▼
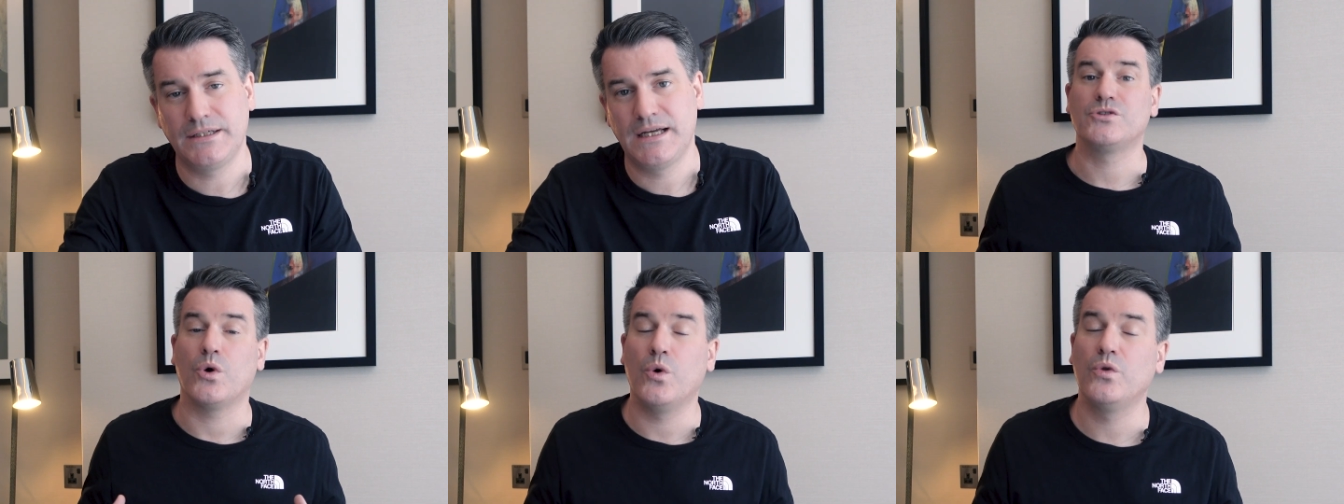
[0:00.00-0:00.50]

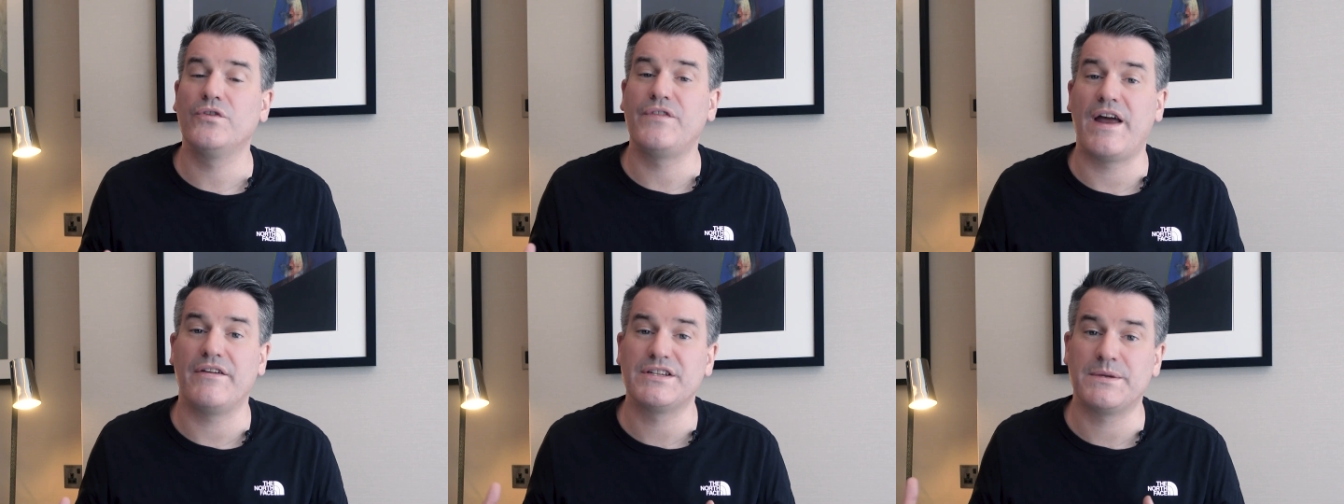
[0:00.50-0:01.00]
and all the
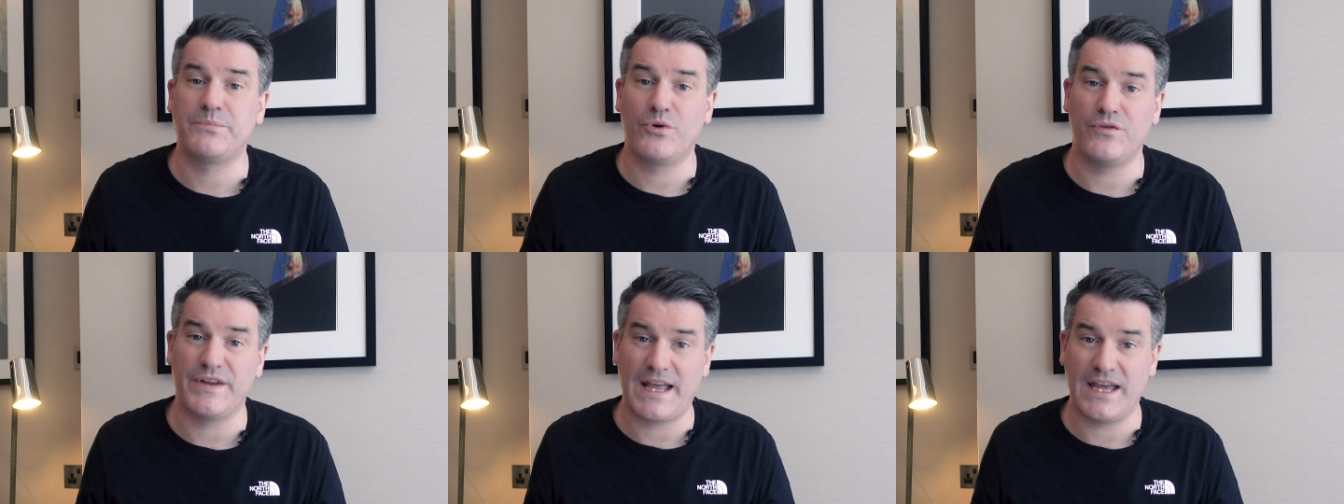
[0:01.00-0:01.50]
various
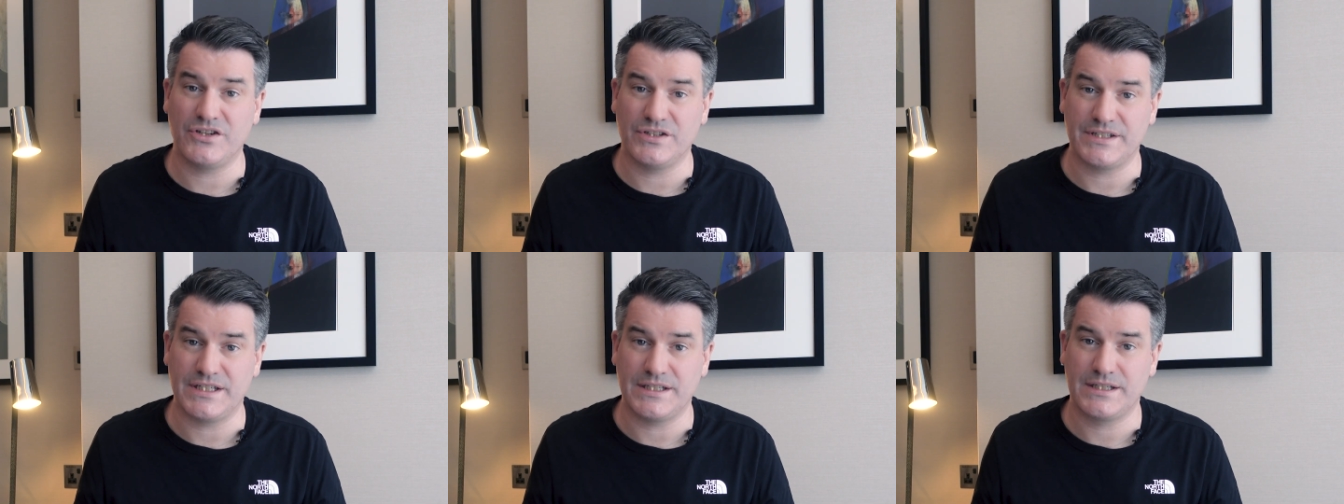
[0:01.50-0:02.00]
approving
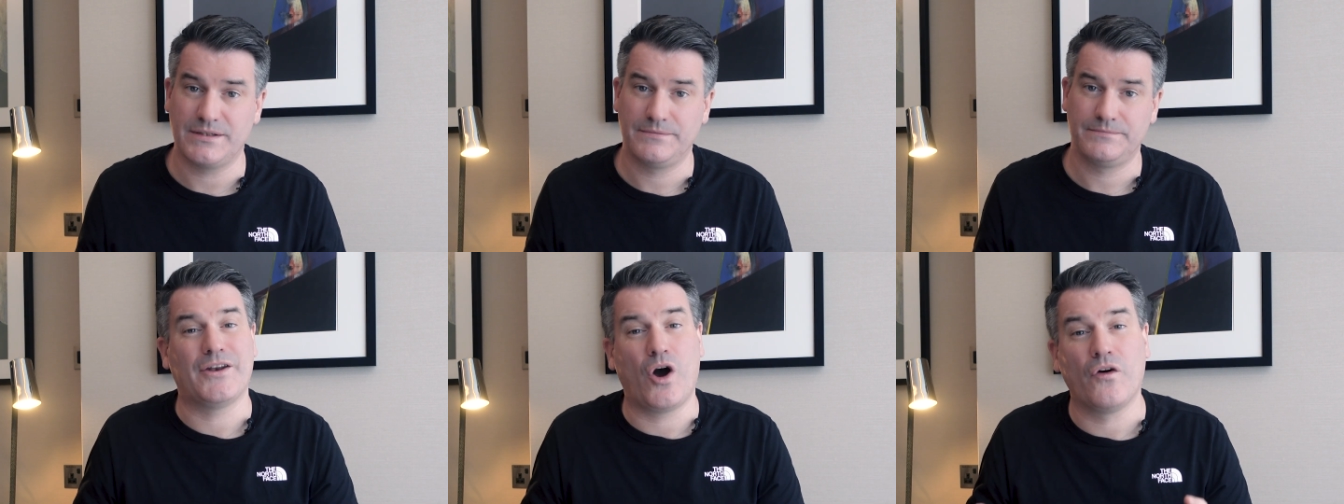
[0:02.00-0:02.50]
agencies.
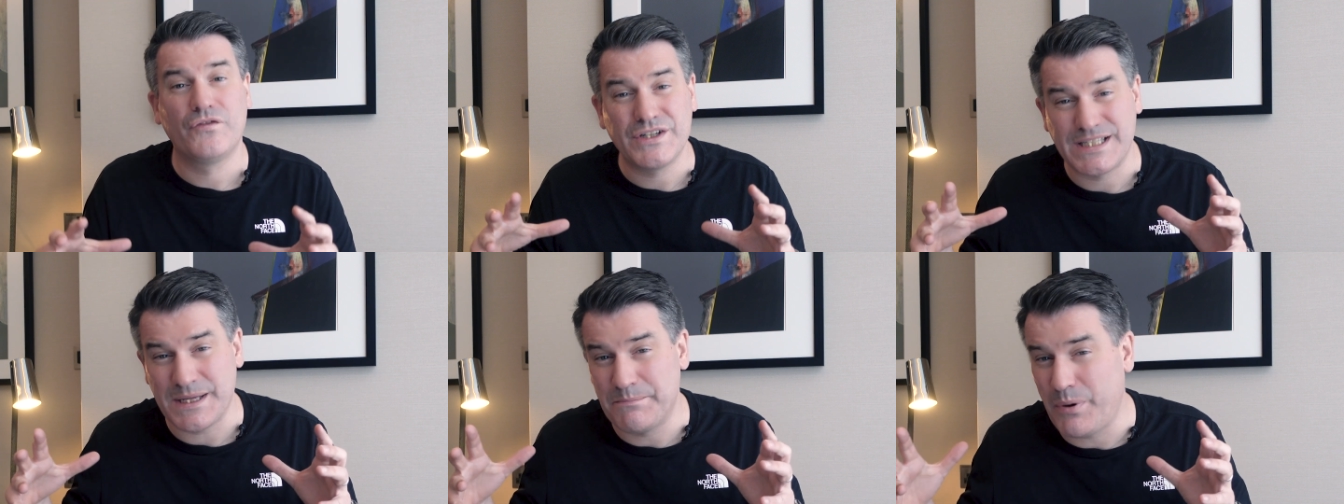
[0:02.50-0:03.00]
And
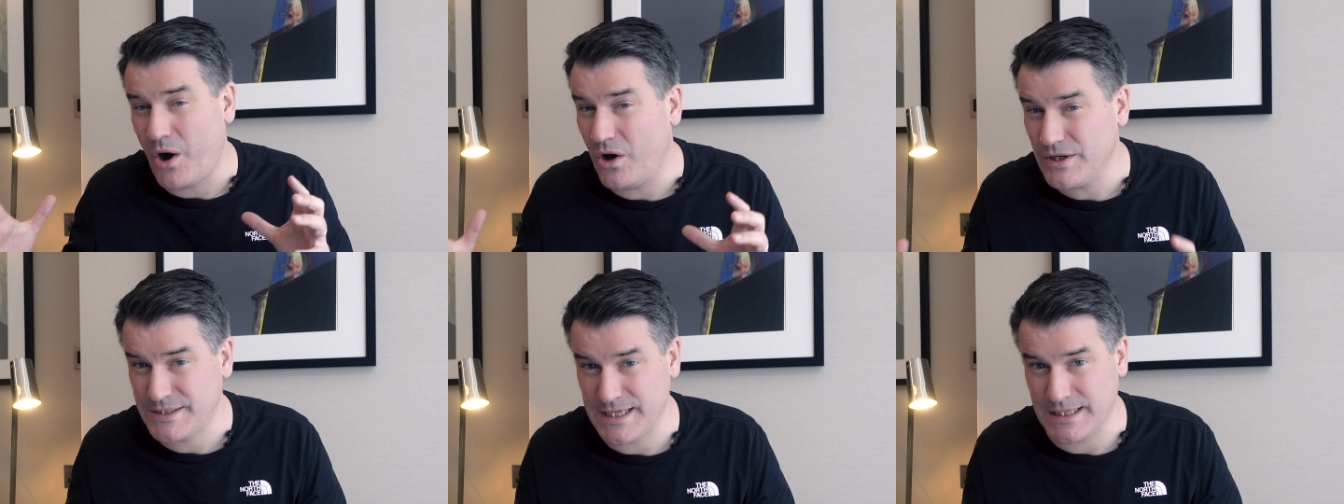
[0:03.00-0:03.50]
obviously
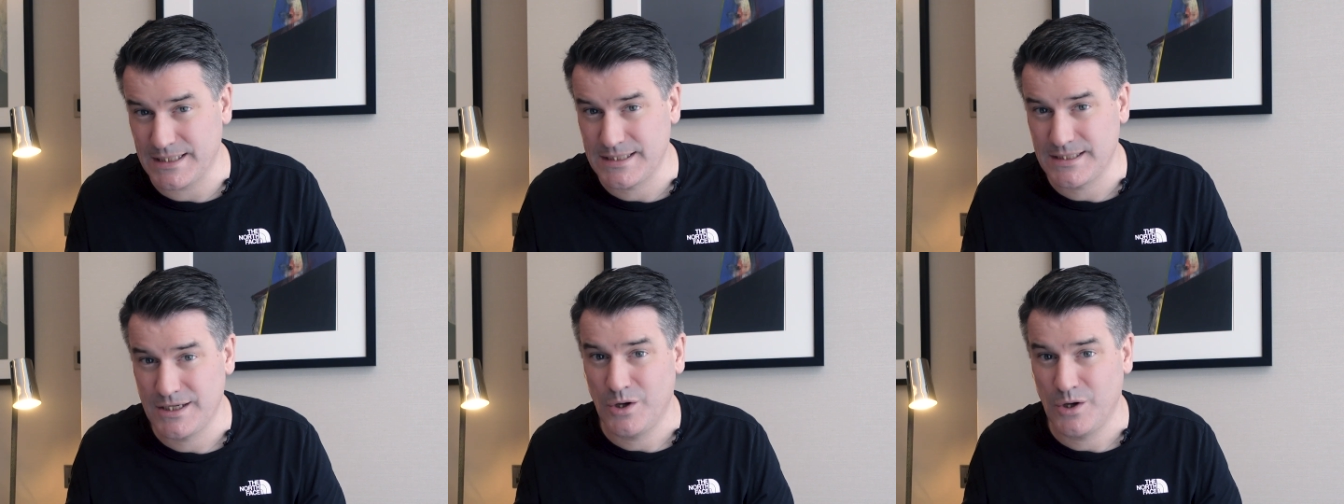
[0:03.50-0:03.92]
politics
▲
**WORK TO BE COMPLETED**
Write out an exact copy of the lines beginning at the line that contains "[0:00.50-0:01.00]" and ending at the last line of the listing. Exclude pictures.

**WRITTEN RESPONSE**
[0:00.50-0:01.00]
and all the
[0:01.00-0:01.50]
various
[0:01.50-0:02.00]
approving
[0:02.00-0:02.50]
agencies.
[0:02.50-0:03.00]
And
[0:03.00-0:03.50]
obviously
[0:03.50-0:03.92]
politics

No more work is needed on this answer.